The Summer Of Hate Meets The Age Of Intolerance


By John Whitehead
The Rutherford Institute

“Violence creates many more social problems than it solves…. If they succumb to the temptation of using violence in their struggle, unborn generations will be the recipients of a long and desolate night of bitterness, and our chief legacy to the future will be an endless reign of meaningless chaos. Violence isn’t the way.” — Martin Luther King Jr.

Marches, protests, boycotts, sit-ins: these are nonviolent tactics that work.

Looting, vandalism, the destruction of public property, intimidation tactics aimed at eliminating anything that might cause offense: these tactics of mobs and bullies may work in the short term, but they will only give rise to greater injustices in the long term.

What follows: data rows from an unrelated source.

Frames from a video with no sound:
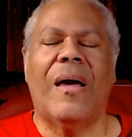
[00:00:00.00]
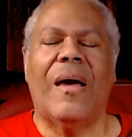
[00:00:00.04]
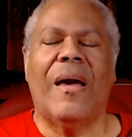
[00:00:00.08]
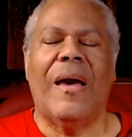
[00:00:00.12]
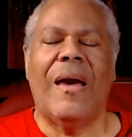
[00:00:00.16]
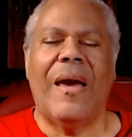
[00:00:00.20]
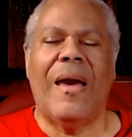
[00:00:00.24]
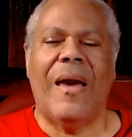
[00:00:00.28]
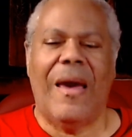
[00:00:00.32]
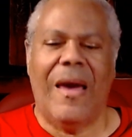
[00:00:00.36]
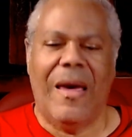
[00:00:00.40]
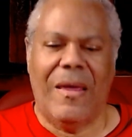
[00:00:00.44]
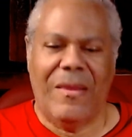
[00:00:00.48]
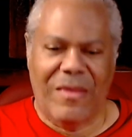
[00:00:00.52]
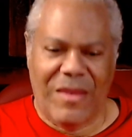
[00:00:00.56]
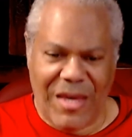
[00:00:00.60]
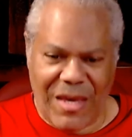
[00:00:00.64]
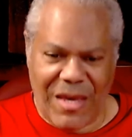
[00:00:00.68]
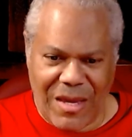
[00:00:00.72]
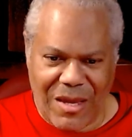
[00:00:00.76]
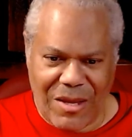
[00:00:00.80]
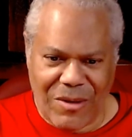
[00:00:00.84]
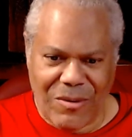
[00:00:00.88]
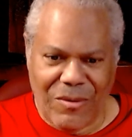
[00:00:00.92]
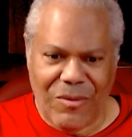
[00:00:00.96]
And
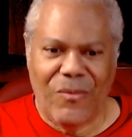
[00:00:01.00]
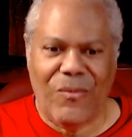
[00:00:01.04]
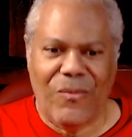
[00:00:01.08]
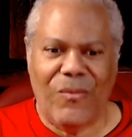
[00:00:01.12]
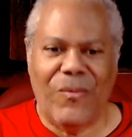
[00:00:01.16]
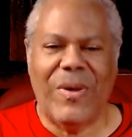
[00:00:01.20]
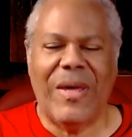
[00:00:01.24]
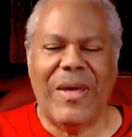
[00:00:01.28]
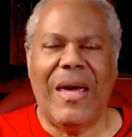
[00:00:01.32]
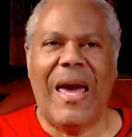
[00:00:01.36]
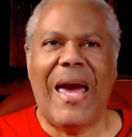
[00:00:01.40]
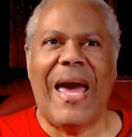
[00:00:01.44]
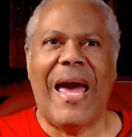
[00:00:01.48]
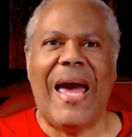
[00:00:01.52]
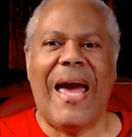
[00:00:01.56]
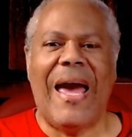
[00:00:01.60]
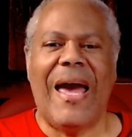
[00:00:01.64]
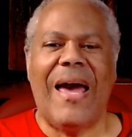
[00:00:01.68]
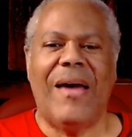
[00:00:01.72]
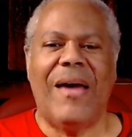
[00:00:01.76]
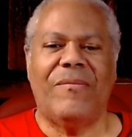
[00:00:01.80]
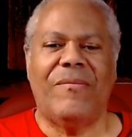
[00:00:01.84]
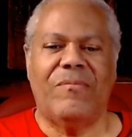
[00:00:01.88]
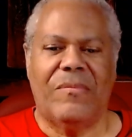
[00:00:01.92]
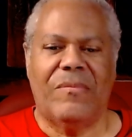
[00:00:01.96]
then we
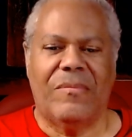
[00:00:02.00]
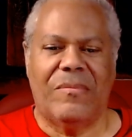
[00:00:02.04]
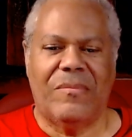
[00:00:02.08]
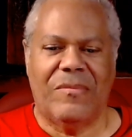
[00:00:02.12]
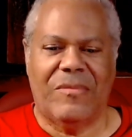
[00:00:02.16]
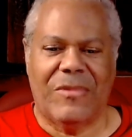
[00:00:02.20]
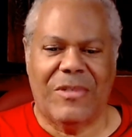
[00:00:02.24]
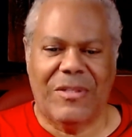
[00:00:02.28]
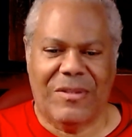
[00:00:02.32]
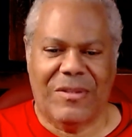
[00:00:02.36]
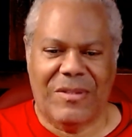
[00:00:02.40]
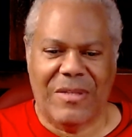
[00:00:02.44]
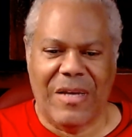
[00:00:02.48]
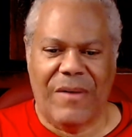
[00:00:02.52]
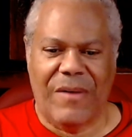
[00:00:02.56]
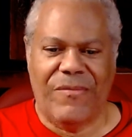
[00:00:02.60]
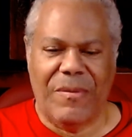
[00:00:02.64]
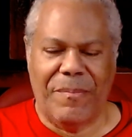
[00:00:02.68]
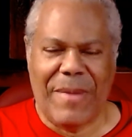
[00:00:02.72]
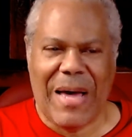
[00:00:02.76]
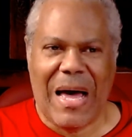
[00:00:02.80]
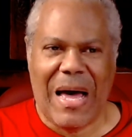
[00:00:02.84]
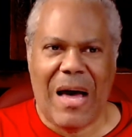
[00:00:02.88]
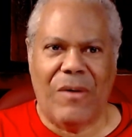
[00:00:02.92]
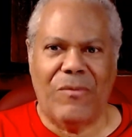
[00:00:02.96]
have the stuff
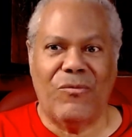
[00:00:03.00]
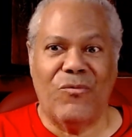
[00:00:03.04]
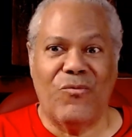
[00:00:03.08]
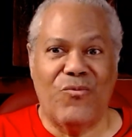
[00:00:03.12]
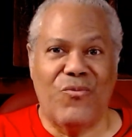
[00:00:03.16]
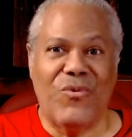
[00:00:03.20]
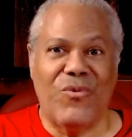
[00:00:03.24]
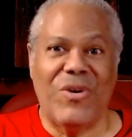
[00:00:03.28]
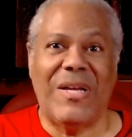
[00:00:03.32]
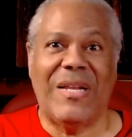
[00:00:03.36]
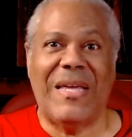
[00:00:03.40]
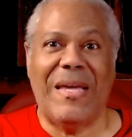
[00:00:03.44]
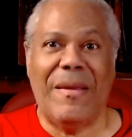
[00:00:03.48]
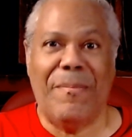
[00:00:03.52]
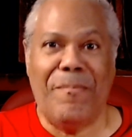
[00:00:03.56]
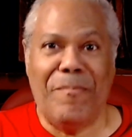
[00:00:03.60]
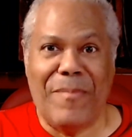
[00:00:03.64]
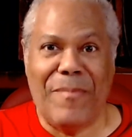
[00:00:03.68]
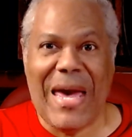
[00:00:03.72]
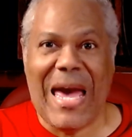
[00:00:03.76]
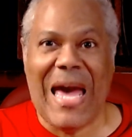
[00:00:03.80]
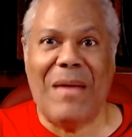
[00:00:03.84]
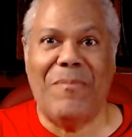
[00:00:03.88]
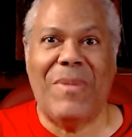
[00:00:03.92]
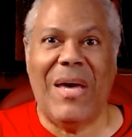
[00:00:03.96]
about really
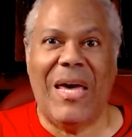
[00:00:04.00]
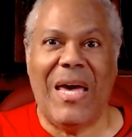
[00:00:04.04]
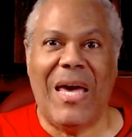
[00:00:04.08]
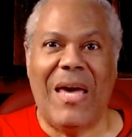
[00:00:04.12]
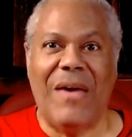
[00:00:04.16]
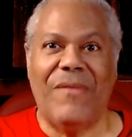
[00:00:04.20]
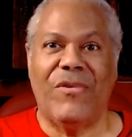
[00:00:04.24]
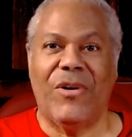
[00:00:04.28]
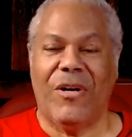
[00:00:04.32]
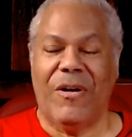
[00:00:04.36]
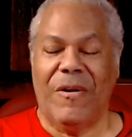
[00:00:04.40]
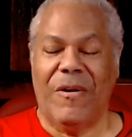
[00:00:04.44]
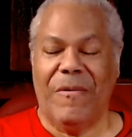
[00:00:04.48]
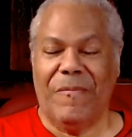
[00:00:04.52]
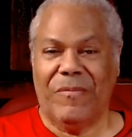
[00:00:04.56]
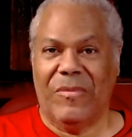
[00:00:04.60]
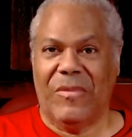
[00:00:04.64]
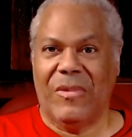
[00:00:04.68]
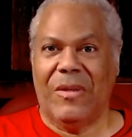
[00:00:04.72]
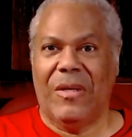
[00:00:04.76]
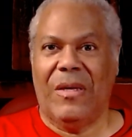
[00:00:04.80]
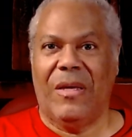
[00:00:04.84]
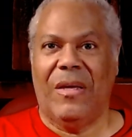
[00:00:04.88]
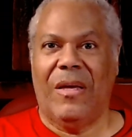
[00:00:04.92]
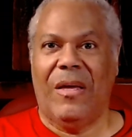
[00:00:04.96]
bad behavior.
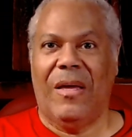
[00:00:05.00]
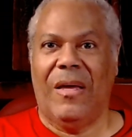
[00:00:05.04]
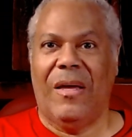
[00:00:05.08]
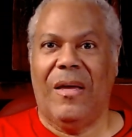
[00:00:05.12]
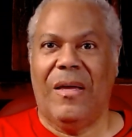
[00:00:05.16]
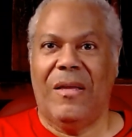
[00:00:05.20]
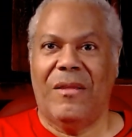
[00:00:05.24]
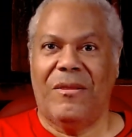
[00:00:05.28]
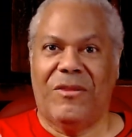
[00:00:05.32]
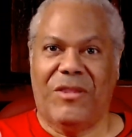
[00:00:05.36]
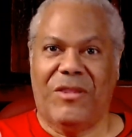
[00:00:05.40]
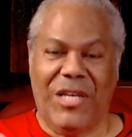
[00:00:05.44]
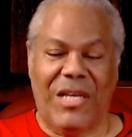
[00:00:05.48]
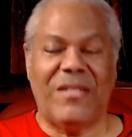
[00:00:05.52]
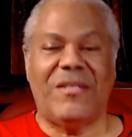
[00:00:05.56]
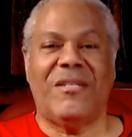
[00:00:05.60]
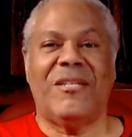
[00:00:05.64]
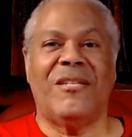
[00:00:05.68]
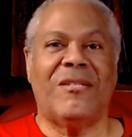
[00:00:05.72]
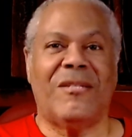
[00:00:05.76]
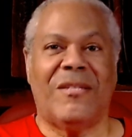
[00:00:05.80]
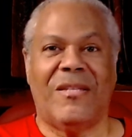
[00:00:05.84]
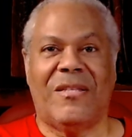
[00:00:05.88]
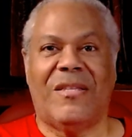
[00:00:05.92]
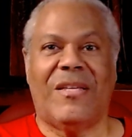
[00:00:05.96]
This
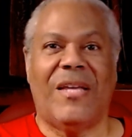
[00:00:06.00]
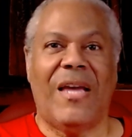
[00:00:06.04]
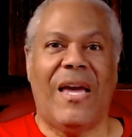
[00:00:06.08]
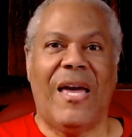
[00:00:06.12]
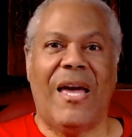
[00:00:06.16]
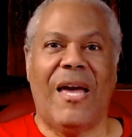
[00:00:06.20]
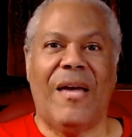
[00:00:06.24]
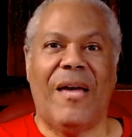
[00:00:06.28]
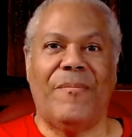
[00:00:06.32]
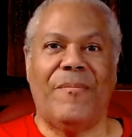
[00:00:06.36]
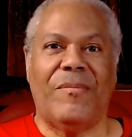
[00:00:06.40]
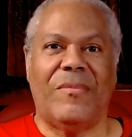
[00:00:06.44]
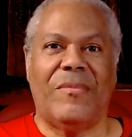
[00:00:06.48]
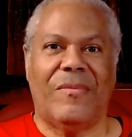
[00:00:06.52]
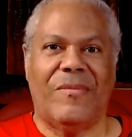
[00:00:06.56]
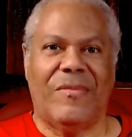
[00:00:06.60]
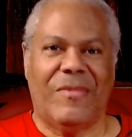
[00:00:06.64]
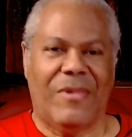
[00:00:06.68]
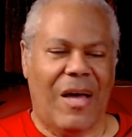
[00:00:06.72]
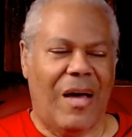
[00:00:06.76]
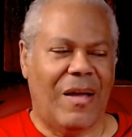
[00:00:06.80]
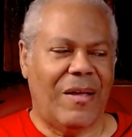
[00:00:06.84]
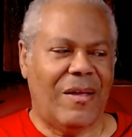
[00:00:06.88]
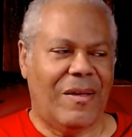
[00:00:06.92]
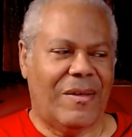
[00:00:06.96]
is a thing,
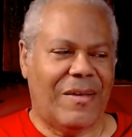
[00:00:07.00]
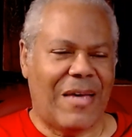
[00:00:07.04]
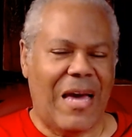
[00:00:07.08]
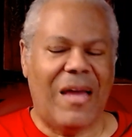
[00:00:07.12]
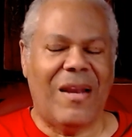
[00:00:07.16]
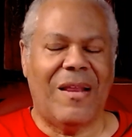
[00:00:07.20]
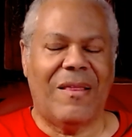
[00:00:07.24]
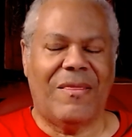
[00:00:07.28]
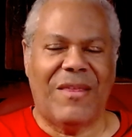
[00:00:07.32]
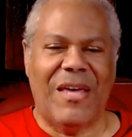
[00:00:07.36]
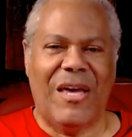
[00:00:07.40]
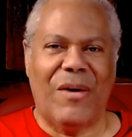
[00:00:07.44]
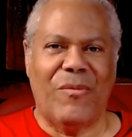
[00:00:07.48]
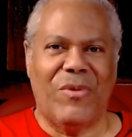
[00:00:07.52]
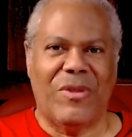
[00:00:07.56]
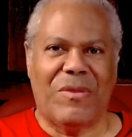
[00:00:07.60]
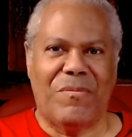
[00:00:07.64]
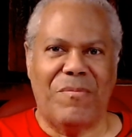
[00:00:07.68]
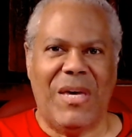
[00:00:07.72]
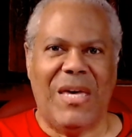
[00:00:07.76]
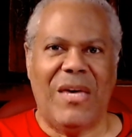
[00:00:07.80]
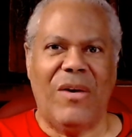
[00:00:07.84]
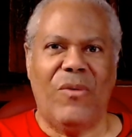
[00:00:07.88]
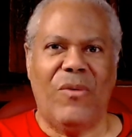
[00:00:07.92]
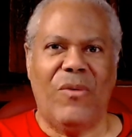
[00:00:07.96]
a kind of thing with
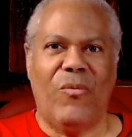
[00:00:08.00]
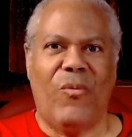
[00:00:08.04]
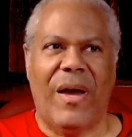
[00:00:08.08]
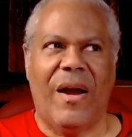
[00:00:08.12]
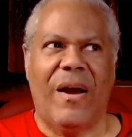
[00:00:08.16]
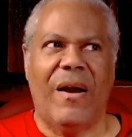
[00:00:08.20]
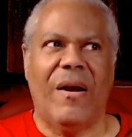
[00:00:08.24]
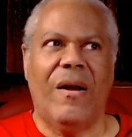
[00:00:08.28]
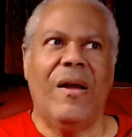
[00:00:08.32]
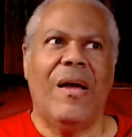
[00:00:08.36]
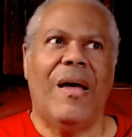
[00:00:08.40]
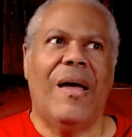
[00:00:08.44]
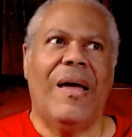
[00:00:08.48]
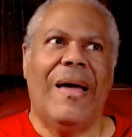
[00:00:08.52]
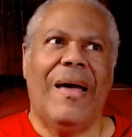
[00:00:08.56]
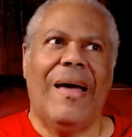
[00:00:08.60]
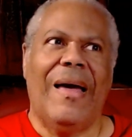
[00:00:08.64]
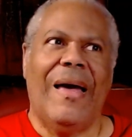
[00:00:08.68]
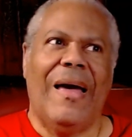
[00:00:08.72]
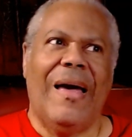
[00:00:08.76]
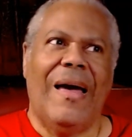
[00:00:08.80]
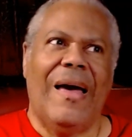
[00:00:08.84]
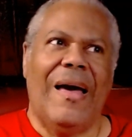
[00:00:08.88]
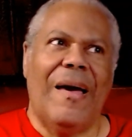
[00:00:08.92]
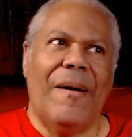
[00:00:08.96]
me where
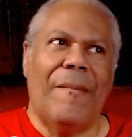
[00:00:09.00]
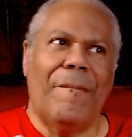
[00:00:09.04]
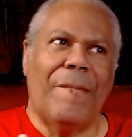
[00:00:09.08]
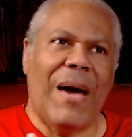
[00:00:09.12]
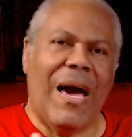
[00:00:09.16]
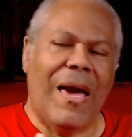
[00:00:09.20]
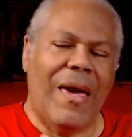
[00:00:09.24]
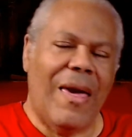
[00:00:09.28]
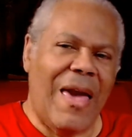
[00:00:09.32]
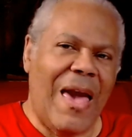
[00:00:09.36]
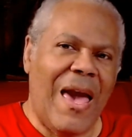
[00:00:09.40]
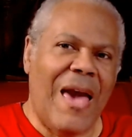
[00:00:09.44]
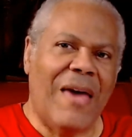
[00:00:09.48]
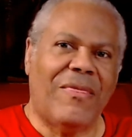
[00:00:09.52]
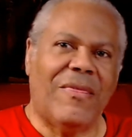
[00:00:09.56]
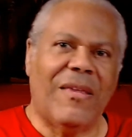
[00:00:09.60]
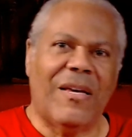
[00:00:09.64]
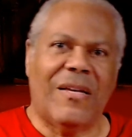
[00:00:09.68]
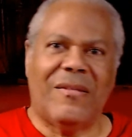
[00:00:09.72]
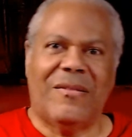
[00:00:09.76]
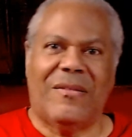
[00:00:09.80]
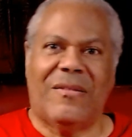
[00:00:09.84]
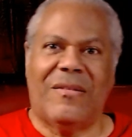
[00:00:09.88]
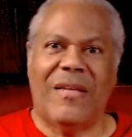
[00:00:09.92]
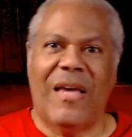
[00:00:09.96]
my ethics
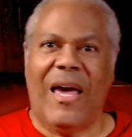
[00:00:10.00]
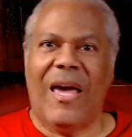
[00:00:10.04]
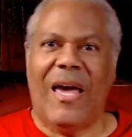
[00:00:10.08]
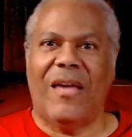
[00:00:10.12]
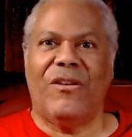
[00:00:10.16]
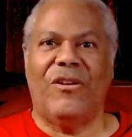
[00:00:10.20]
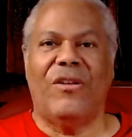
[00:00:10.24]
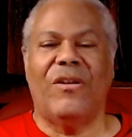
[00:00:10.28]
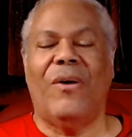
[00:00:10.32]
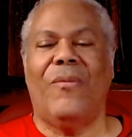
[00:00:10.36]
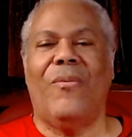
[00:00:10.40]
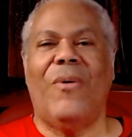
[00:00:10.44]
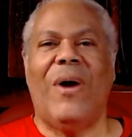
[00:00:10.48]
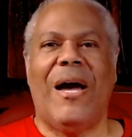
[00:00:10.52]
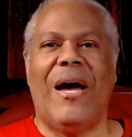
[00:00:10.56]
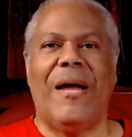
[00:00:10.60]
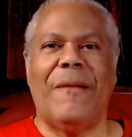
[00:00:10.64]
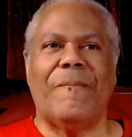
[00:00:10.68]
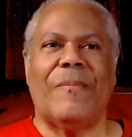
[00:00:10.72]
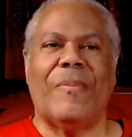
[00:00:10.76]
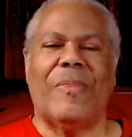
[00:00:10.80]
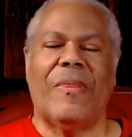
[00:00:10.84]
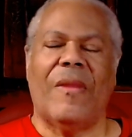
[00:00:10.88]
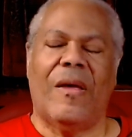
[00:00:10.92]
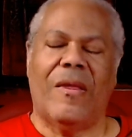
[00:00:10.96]
say, you know what,
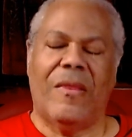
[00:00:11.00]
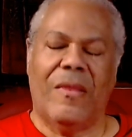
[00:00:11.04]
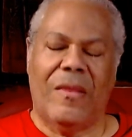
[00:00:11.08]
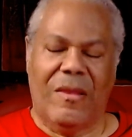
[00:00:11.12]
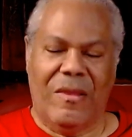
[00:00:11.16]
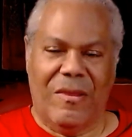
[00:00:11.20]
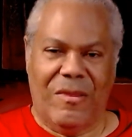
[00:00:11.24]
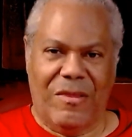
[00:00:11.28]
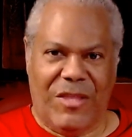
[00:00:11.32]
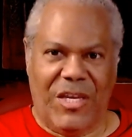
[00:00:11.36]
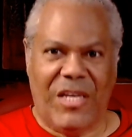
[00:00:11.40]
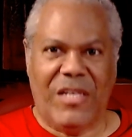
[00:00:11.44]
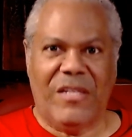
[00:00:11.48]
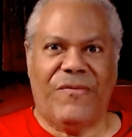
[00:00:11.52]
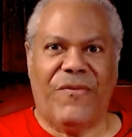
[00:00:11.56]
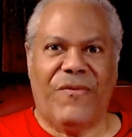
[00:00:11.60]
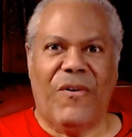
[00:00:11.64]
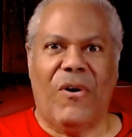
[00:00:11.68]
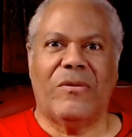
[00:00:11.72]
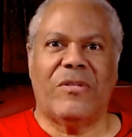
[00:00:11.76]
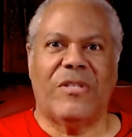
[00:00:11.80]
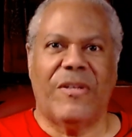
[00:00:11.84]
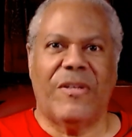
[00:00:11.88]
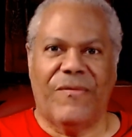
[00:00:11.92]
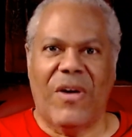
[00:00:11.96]
these
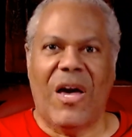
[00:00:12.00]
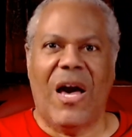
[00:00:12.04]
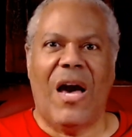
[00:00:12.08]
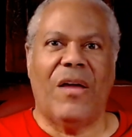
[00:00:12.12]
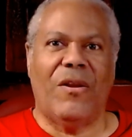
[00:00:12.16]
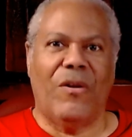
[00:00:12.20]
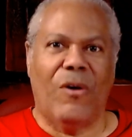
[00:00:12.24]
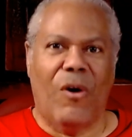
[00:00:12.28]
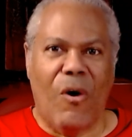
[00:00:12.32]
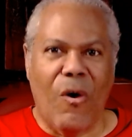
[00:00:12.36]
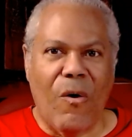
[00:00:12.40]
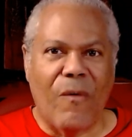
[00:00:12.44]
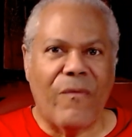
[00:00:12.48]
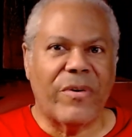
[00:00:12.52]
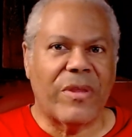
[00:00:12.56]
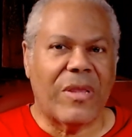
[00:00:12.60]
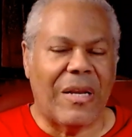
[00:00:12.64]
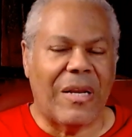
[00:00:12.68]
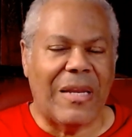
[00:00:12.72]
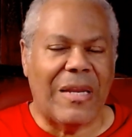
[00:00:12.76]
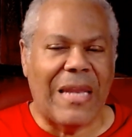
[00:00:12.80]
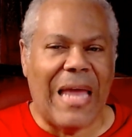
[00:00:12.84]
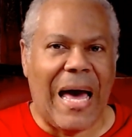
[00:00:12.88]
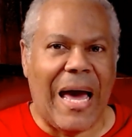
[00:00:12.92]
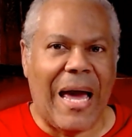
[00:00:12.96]
folks have gone over the
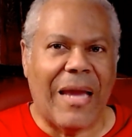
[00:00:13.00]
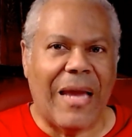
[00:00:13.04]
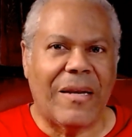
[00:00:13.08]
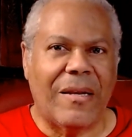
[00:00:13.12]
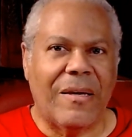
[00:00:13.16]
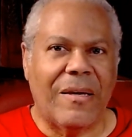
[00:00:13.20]
line.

George Floyd’s death sparked the flame of outrage over racial injustice and police brutality, but political correctness is creating a raging inferno that threatens to engulf the nation.

In Boston, racial justice activists beheaded a statue of Christopher Columbus. Protesters in Richmond, Va., used ropes to topple that city’s Columbus statue, spray-painted it, set it on fire and tossed it into a lake. Columbus’ crimes against indigenous peoples throughout the Americas are well known.

In San Francisco’s Golden Gate Park, protesters tore down a statue of Francis Scott Key, who penned “The Star-Spangled Banner.” Key was also a slaveholding lawyer who tried to prosecute abolitionists vocally opposing slavery.

Activists who object to Yale University being named after its founder Elihu Yale, a slave trader, are lobbying to re-name the school.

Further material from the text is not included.